Despite the Canadian Supreme Court's order frowning on police investigation tactics in the Mr. Big Technique, Canada's top cop says there is nothing amiss in it and is a very efficient crime detection tool.
In his remarks, Jim Chu, chief constable of the Vancouver Police Department, said the Mr. Big technique was an effective tool to trap killers and claimed that the agencies have the relevant policies in place to check its abuse, reported Canada.com
Canada's top court in July ruled that Mr. Big stings involve "powerful inducements" and "veiled threats" in extracting unreliable confessions.
The Mr. Big operation is carried out by officers who pose as members of a criminal gang and win the suspect's trust with money and other allurements.
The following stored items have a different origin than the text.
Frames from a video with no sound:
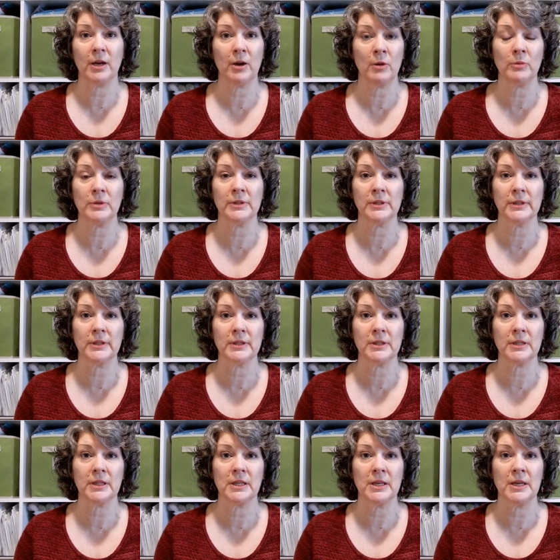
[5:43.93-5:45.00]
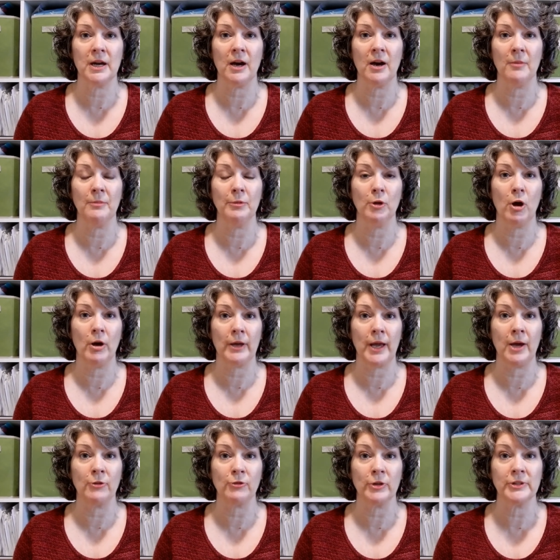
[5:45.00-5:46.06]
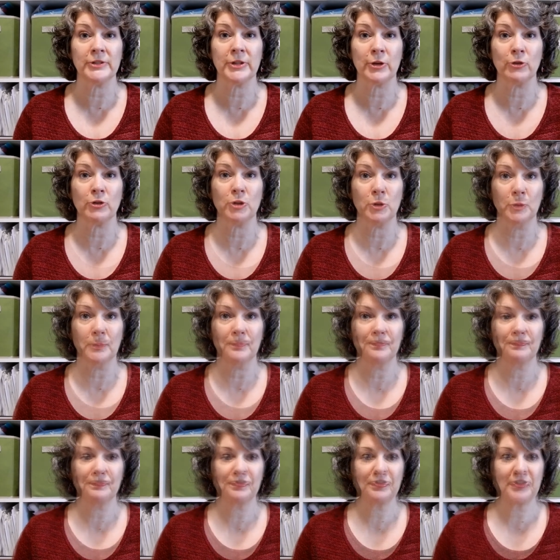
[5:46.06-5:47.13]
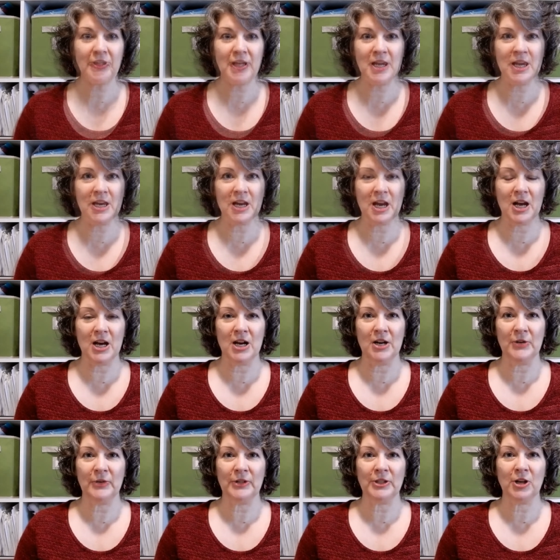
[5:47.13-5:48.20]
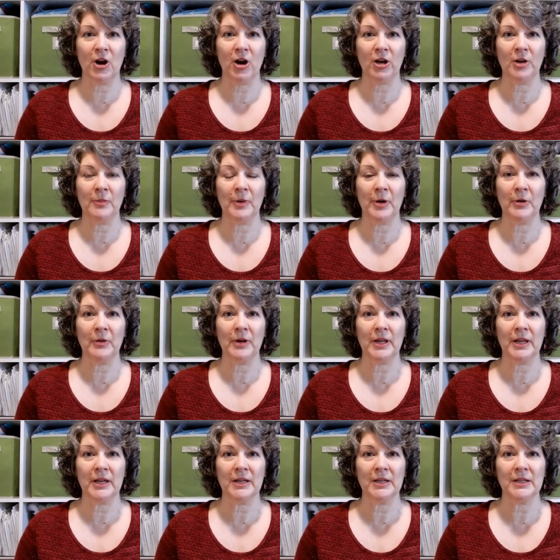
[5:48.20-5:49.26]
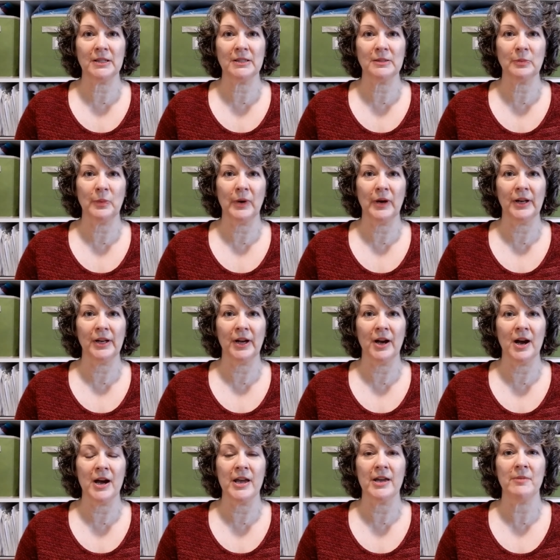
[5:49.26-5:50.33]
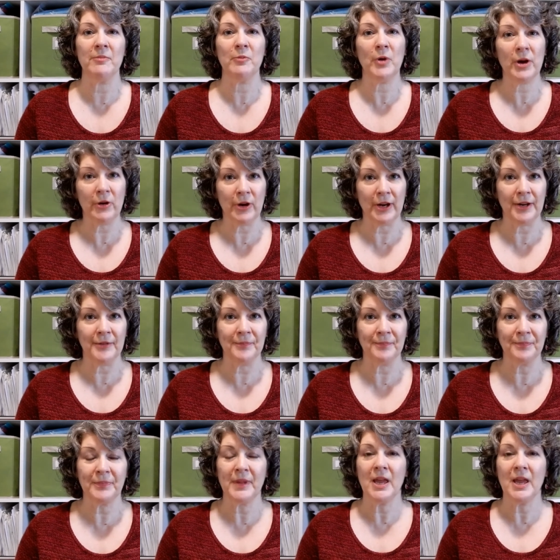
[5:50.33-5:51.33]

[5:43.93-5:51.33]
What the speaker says: I always list the blog address there too. So I thought the first thing we talk about is what I am wearing.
They also get the suspects to carry out jobs by involving him in staged criminal acts. Finally, there will be the meeting with the group's top boss, Mr. Big, to whom he must share details of all the past crimes.
Though the Supreme Court of Canada did not ban the technique outright, the court issued certain strictures against confessions under Mr. Big and made it made inadmissible in court. It also laid out a set of criteria in determining when they can be made admissible in a court.
Under the new norms, trial judges have to consider the inducements offered and also the threats made. Then they must ascertain the mental health of the accused. Also details given in the confession must be examined to ensure that the accused has provided details, which are exclusive and not already made public.
Chu said that police agencies use that technique in such a way with all the evidence to corroborate that the person could not have concocted everything.
Alan Dale Case
The evidence gathered by police in a Mr. Big sting against Alan Dale Smith, charged in a 1974 murder, came under the scrutiny of an Ontario Superior Court judge. The judge threw out all the evidence, saying the sting by the Durham Regional Police and the confession extracted had big holes that a Mack truck can drive through them.
The Mr. Big technique was developed by the Royal Canadian Mounted Police (RCMP) in the 1990s and has been used at least 350 times. Sgt. Greg Cox, its spokesman, said all undercover operations by it will follow the findings of the Supreme Court.